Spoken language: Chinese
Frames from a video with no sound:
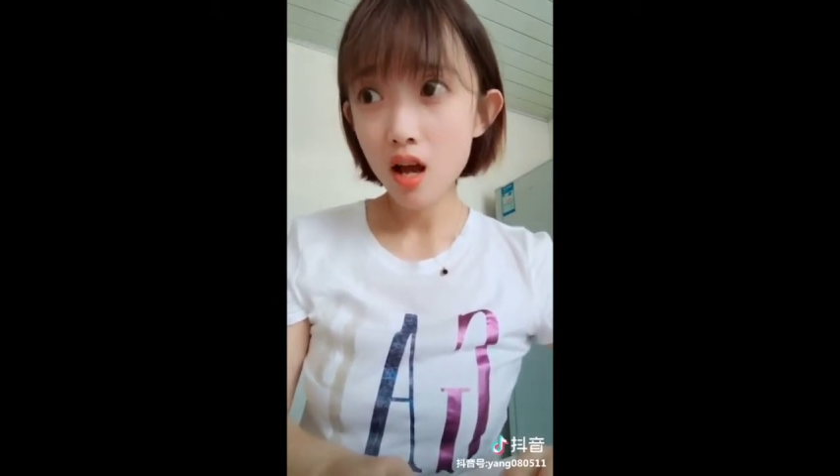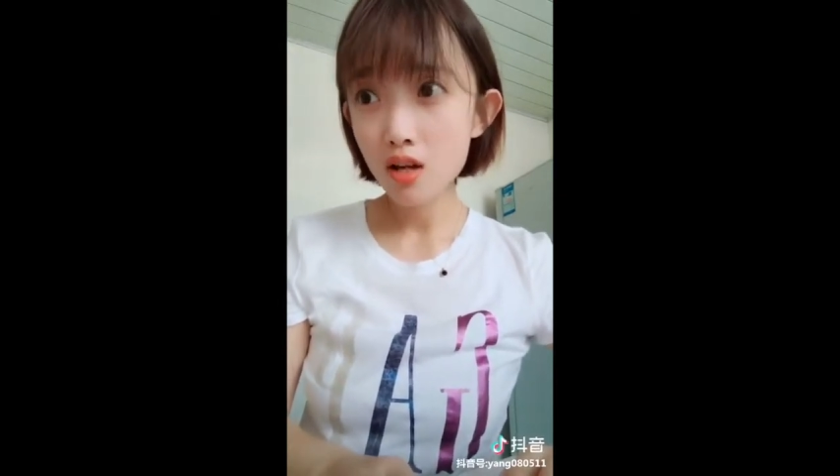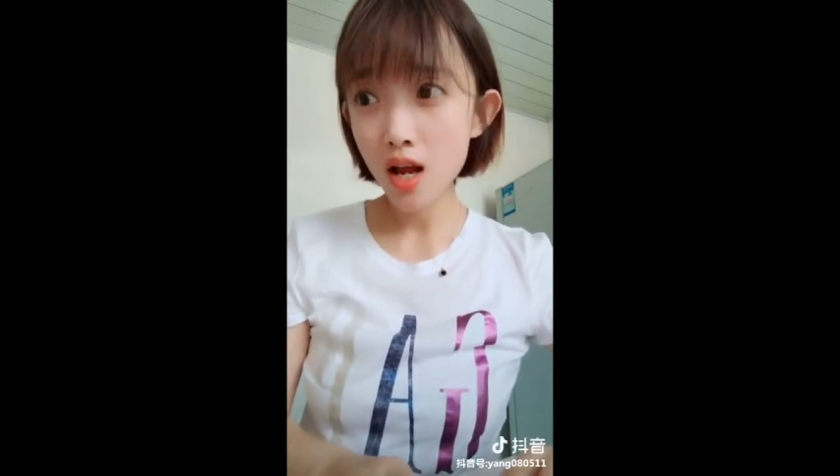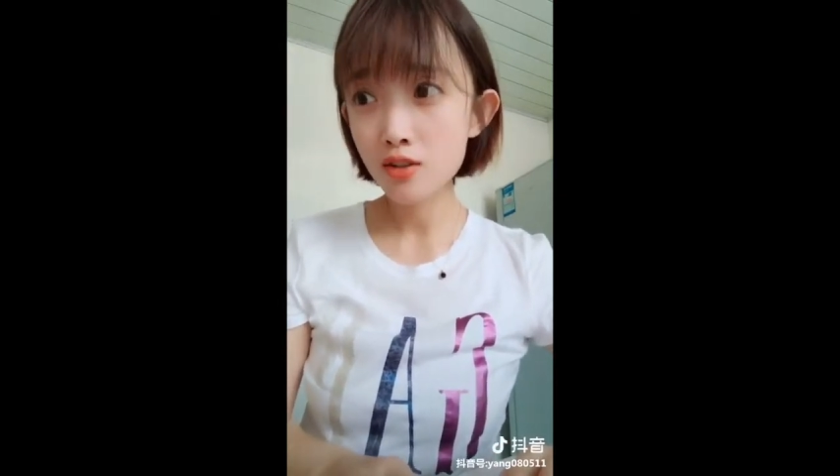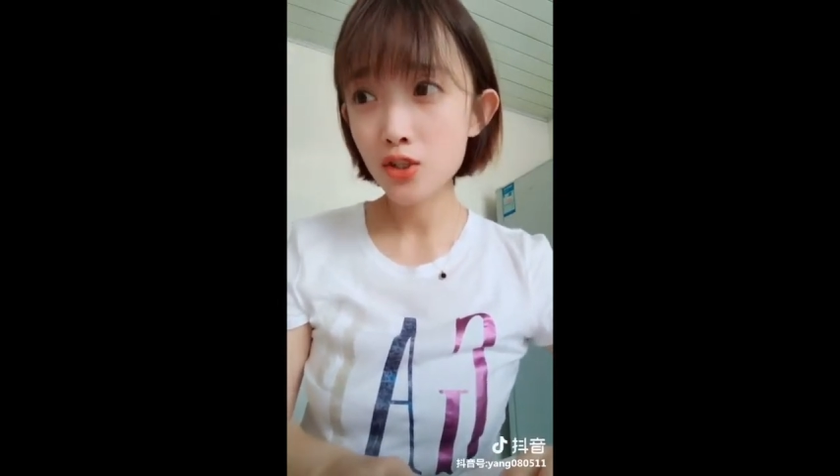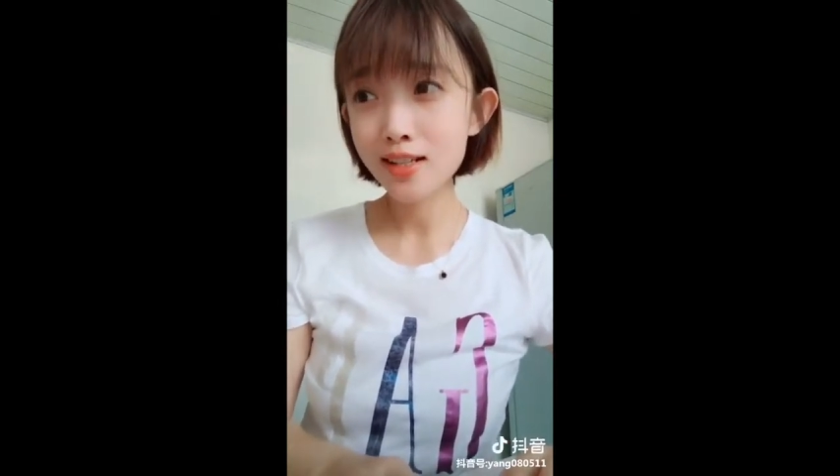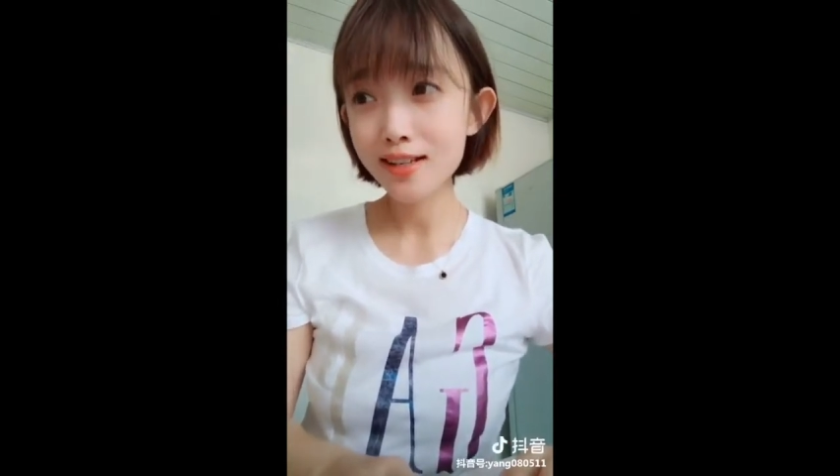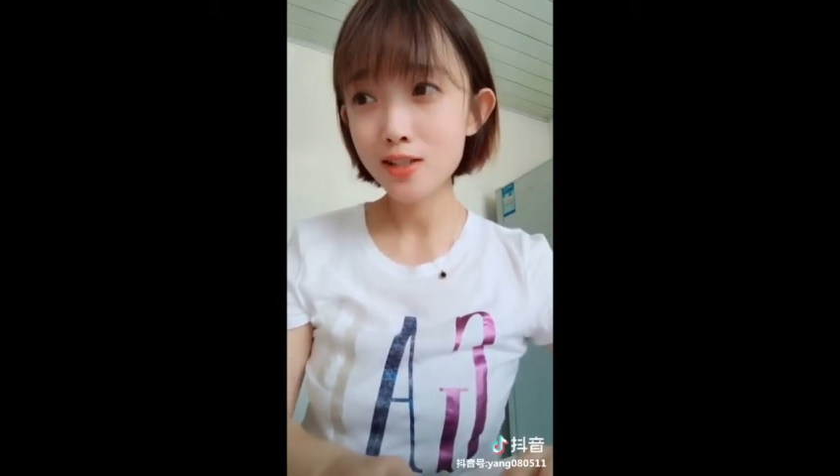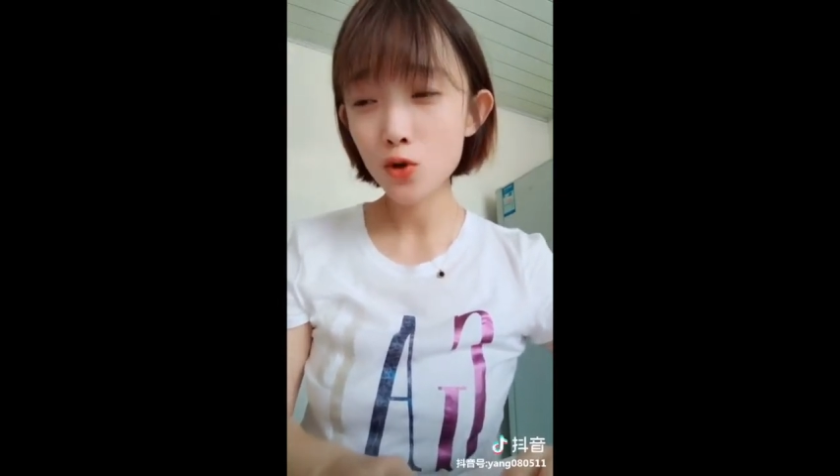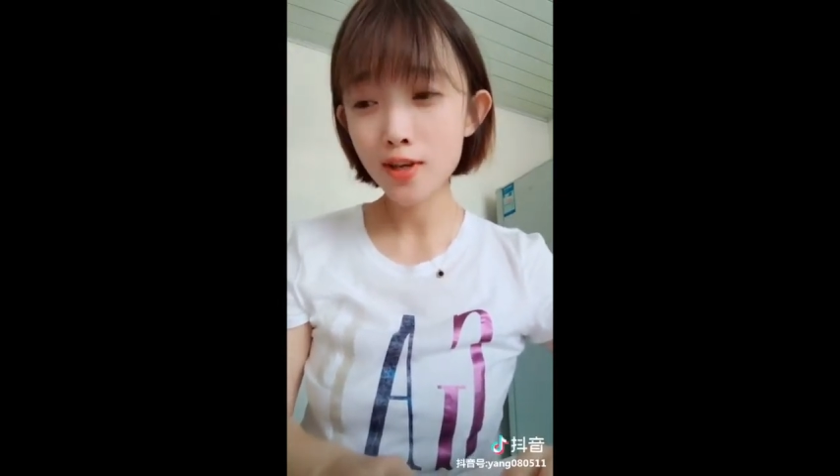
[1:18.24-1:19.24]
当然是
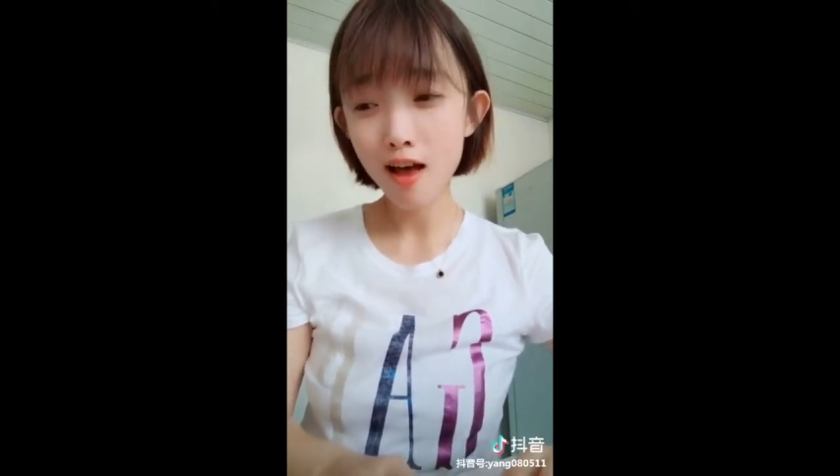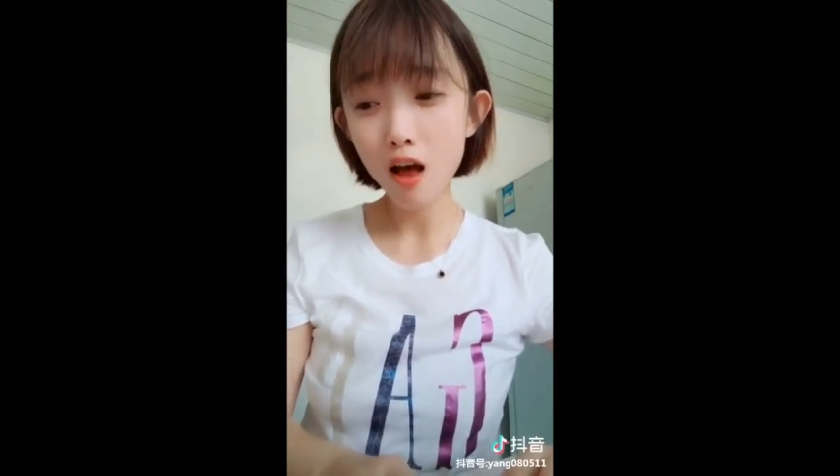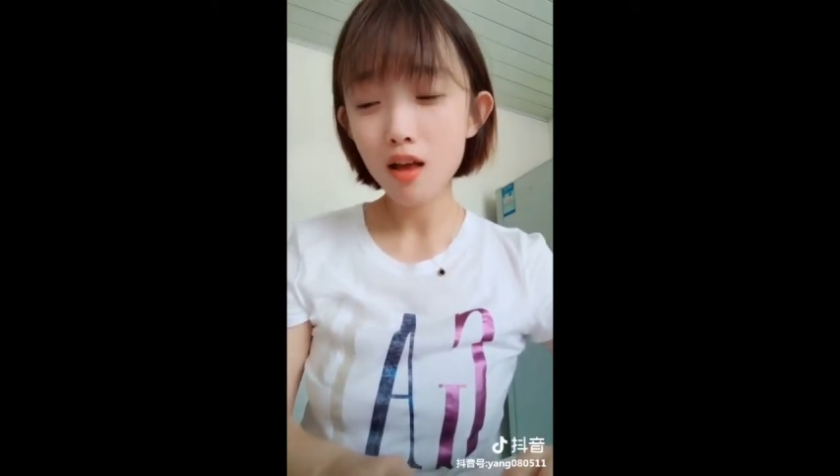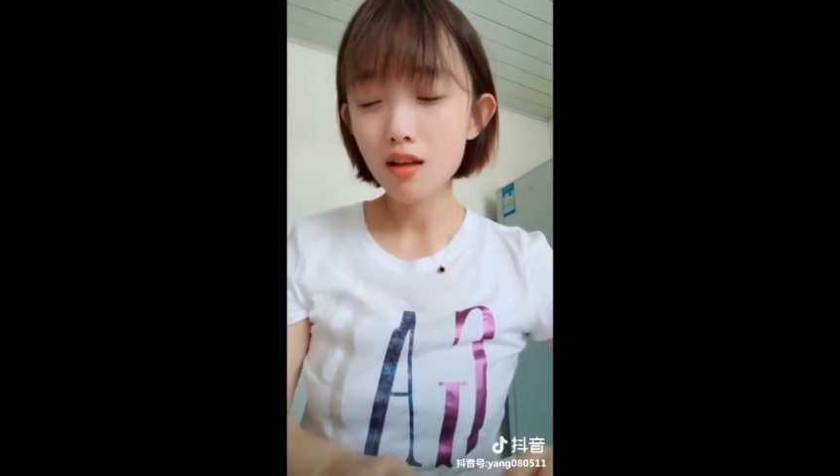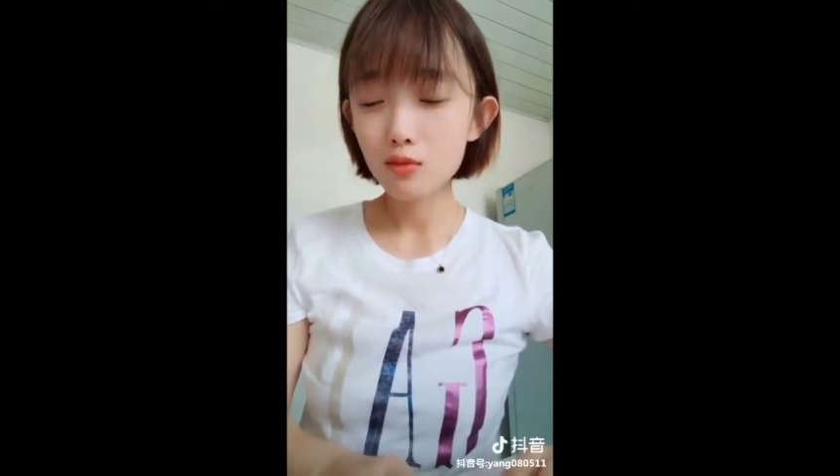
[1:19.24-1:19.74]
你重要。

══════════

The records above must be printed exactly, but the pictures they hold should be omitted.

#### Solution to this problem
Spoken language: Chinese
Frames from a video with no sound:
[1:18.24-1:19.24]
当然是
[1:19.24-1:19.74]
你重要。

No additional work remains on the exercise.